The current study may open further research opportunities. Although our mechanistic investigations focused on the “tumor-derived G-CSF” and G-CSF-induced MDSCs, other tumor-derived factors may also play roles in the increased BM FDG-uptake in a G-CSF-independent manner. Moreover, we cannot exclude the possibility that other stromal cells in the tumor microenvironment might be stimulated by tumor-derived G-CSF to create premetastatic niche. Accordingly, the mechanism responsible for the increased BM FDG-uptake should be investigated further.

The limitations of our study need to be addressed. The first is that our clinical study was conducted at a single institution including a relatively small number of patients. Second, we did not evaluate the patient diabetic status or serum albumin, which may affect BM metabolic activity, because the information is not available for all patients. Third, we employed BAR to evaluate BM FDG-uptake. In a previous study conducted by Jeong et al., BM-to-liver uptake ratio of FDG-uptake22. A more recent study conducted by Seban et al., BM SUVmax was employed to evaluate the prognostic significance of BM FDG-uptake23. However, in our patient population, BM SUVmax did not provide prognostic information. Moreover, which vertebrae are the best representative of bone marrow activity remains unknown. In the current study, to measure FDG-uptake of the BM, an ROI was drawn over the body of each of 5 vertebrae (Th8–Th12), based on the previous studies that selected a lower thoracic vertebral bodies to represent the bone marrow activity26,27. Thus, further research is needed to develop an optimal approach to evaluate BM FDG-uptake in patients with cancer. The fourth is our experimental design. In animal studies, we used three gynecological cancer models; cervical, endometrial and ovarian cancers. It would be better using single animal model in all experiments to investigate the specific mechanism.

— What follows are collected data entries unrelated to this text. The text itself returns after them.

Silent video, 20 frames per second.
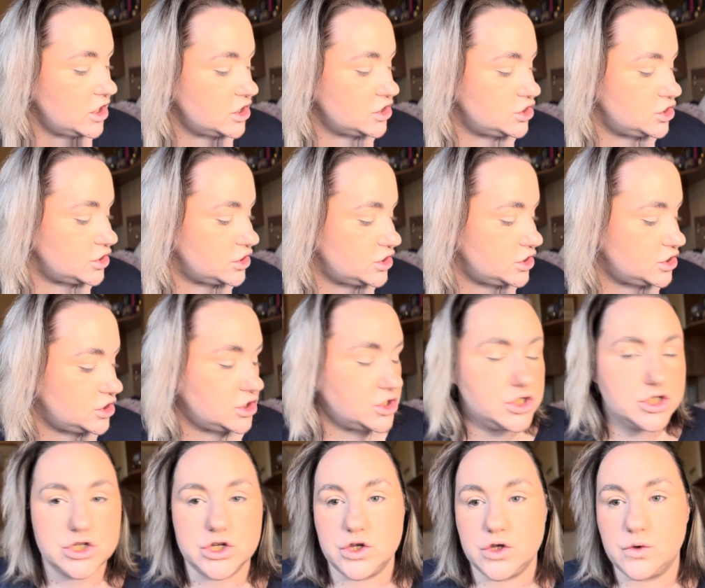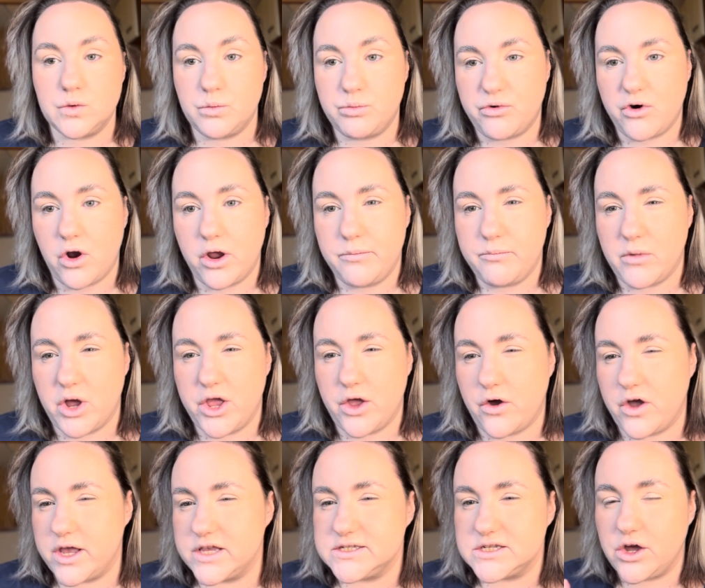just to prime my
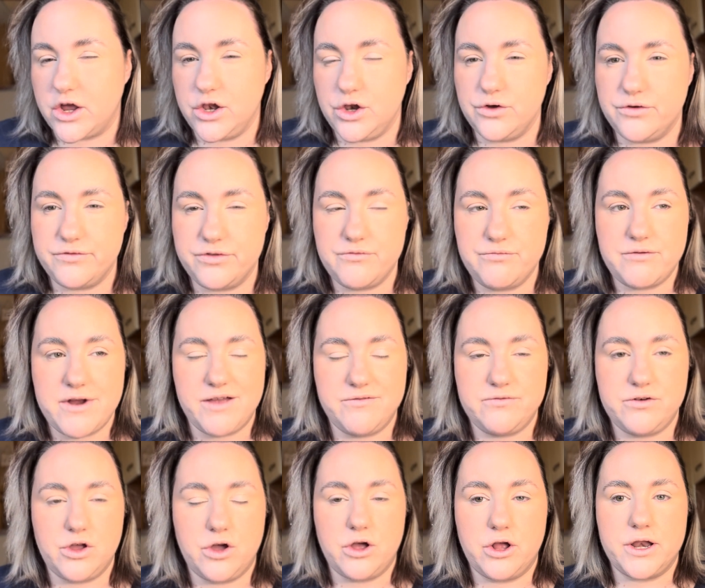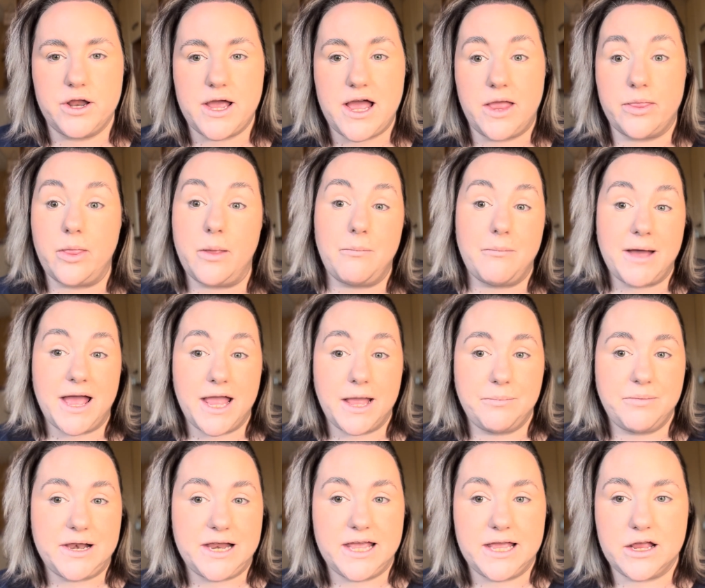eyes. I love the Revlon and the
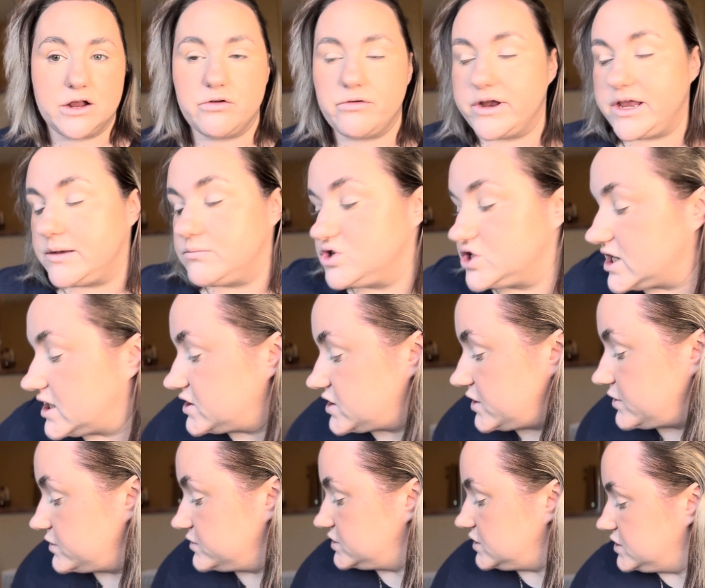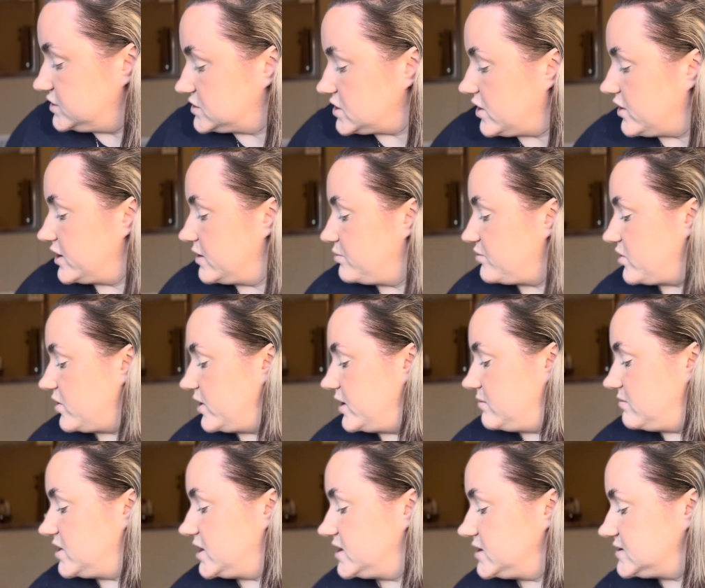Maybelline cream shadows as eye
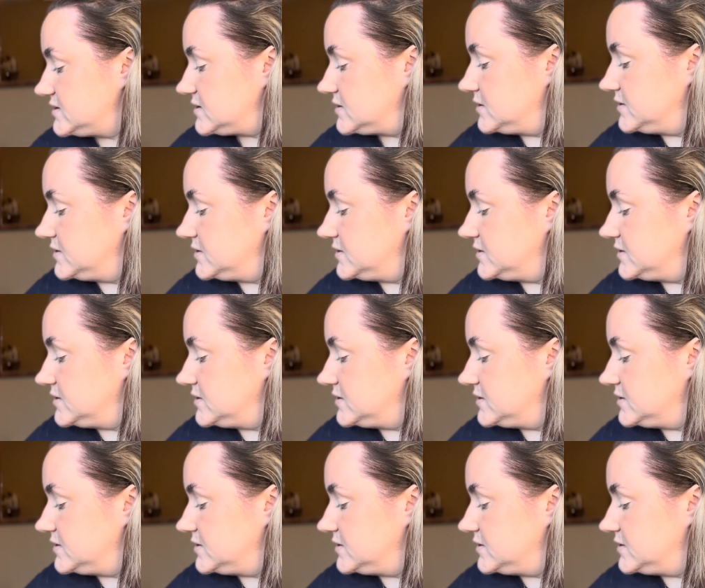primers.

In conclusion, we have found that increased BM FDG-uptake is an indicator of poor prognosis in patients with gynecological cancer. We also showed that tumor-derived G-CSF is responsible for the increased BM metabolic activity, and that immune suppression mediated by G-CSF-induced MDSCs may be involved in the poor prognosis of patients with increased BM FDG-uptake. Future validation studies including larger number of patients need to be conducted.